Secondly note that this approach does not reduce the number of matrix elements. To utilize the deconstructed matrix, we employ the Lanczos algorithm for diagonalization. The Lanczos algorithm constructs an approximation to the lowest eigenpairs of a matrix through iterative multiplication by a vector. Consequently, the computational complexity of diagonalization is scaled down to that of matrix-vector multiplication. As our focus is solely on the lowest eigenvalues, we do not lose any relevant information by not computing the entire solution.
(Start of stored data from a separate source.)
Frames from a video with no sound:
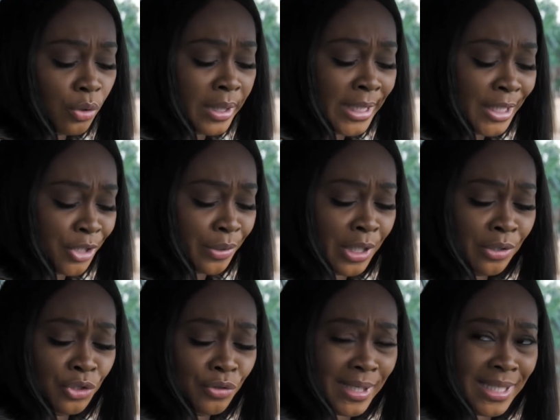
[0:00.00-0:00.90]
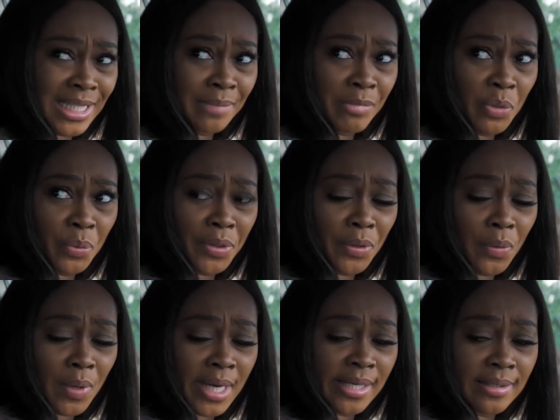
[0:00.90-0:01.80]
You're literally undressing me
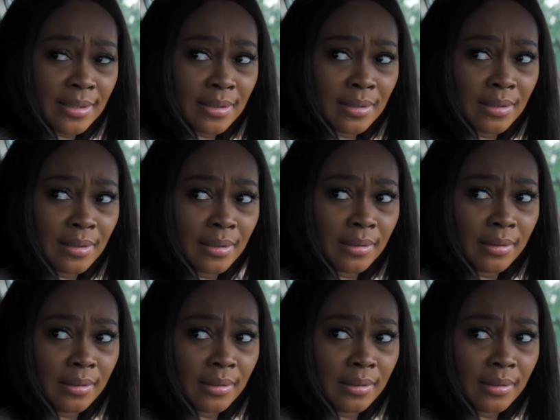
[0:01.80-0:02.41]
with your eyes.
In the decomposed form, as illustrated above, we can efficiently apply the interaction kernels to a vector $X \in \mathbb{C}^{N_vN_cN_k}$:

For the matrix $V$, we derive:

$$ [V \cdot X]_{vck} = \frac{1} {N_k} \sum_{k'} \sum_{v'} \sum_{c'} \sum_{\mu=1}^{N_\mu^V} \sum_{\nu=1}^{N_\mu^V} u_{ck}^*(\mathbf{r}_\mu) u_{vk}(\mathbf{r}_\mu) \tilde{V}_{\mu\nu} u^*_{v'k'}(\mathbf{r}_\nu) u_{c'k'}(\mathbf{r}_\nu) \cdot X_{k' v' c'}. $$Rearranging the summations reveals an efficient evaluation of the matrix-vector product:

$$ [V \cdot X]_{vck} = \frac{1} {N_k} \sum_{\mu=1}^{N_\mu^V} u^*_{ck}(\mathbf{r}_\mu) u_{vk}(\mathbf{r}_\mu) \left\{ \sum_{\nu=1}^{N_\mu^V} \tilde V_{\mu\nu} \left[ \sum_{k'} \left( \sum_{c'} u_{c'k'}(\mathbf{r}_\nu) \left[ \sum_{v'} u^*_{v'k'}(\mathbf{r}_\nu) \cdot X_{k' v' c'} \right] \right) \right] \right\}, $$which scales as $\mathcal{O}(N_\mu^V N_v N_c N_k + N_\mu N_c N_k)$, thus linear with respect to the number of $\mathbf{k}$-points and quadratic with the number of electrons ($\mathcal{O}(N_e) \approx \mathcal{O}(N_v) \approx \mathcal{O}(N_c)$).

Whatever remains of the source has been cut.